→ **Task data**:
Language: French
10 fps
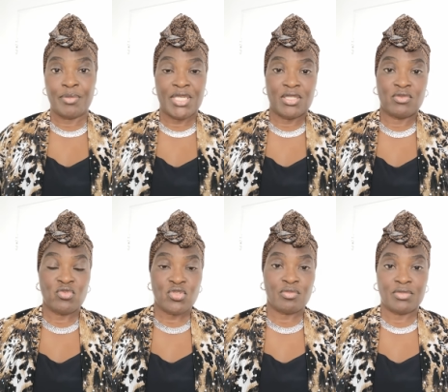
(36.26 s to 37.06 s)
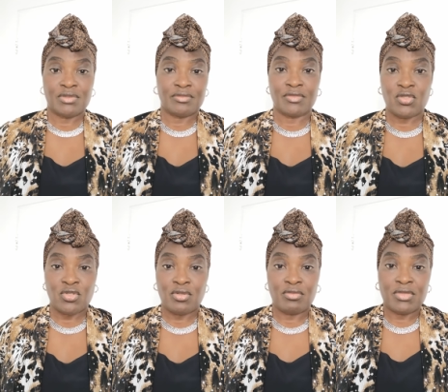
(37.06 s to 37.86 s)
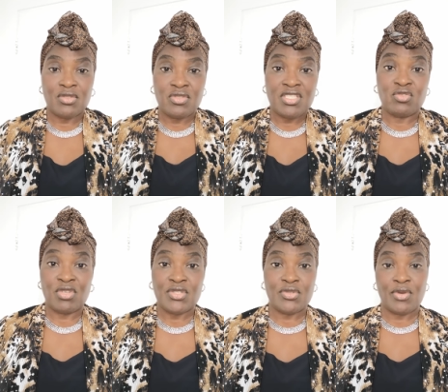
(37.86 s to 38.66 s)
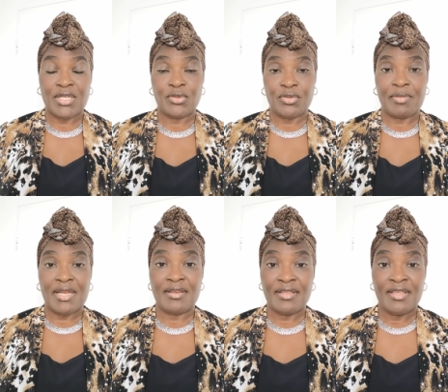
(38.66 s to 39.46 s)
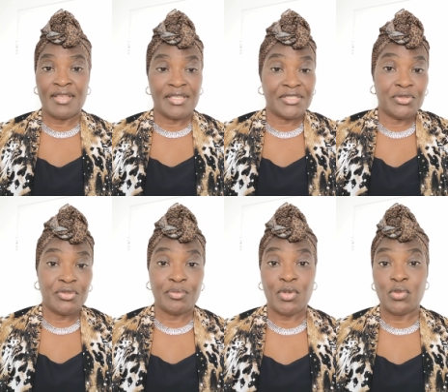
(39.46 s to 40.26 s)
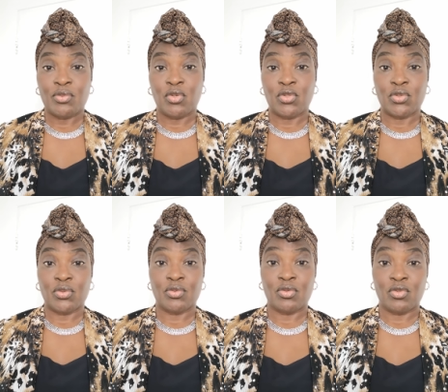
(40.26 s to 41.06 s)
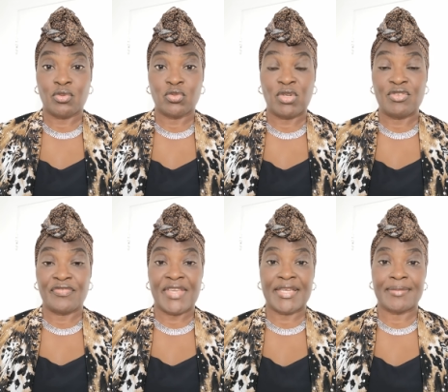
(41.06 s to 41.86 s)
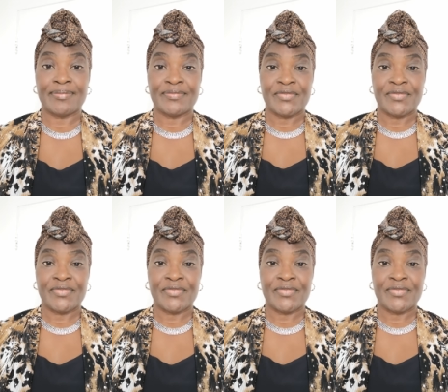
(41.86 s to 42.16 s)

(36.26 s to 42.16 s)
Mais nous sommes dans, un, dans une situation anormale et donc, bon, on, on doit le faire.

→ **Aim of the task**: Retype the listing exactly. Leave the pictures out.

→ **Reply to the task**:
Language: French
10 fps
(36.26 s to 37.06 s)
(37.06 s to 37.86 s)
(37.86 s to 38.66 s)
(38.66 s to 39.46 s)
(39.46 s to 40.26 s)
(40.26 s to 41.06 s)
(41.06 s to 41.86 s)
(41.86 s to 42.16 s)

(36.26 s to 42.16 s)
Mais nous sommes dans, un, dans une situation anormale et donc, bon, on, on doit le faire.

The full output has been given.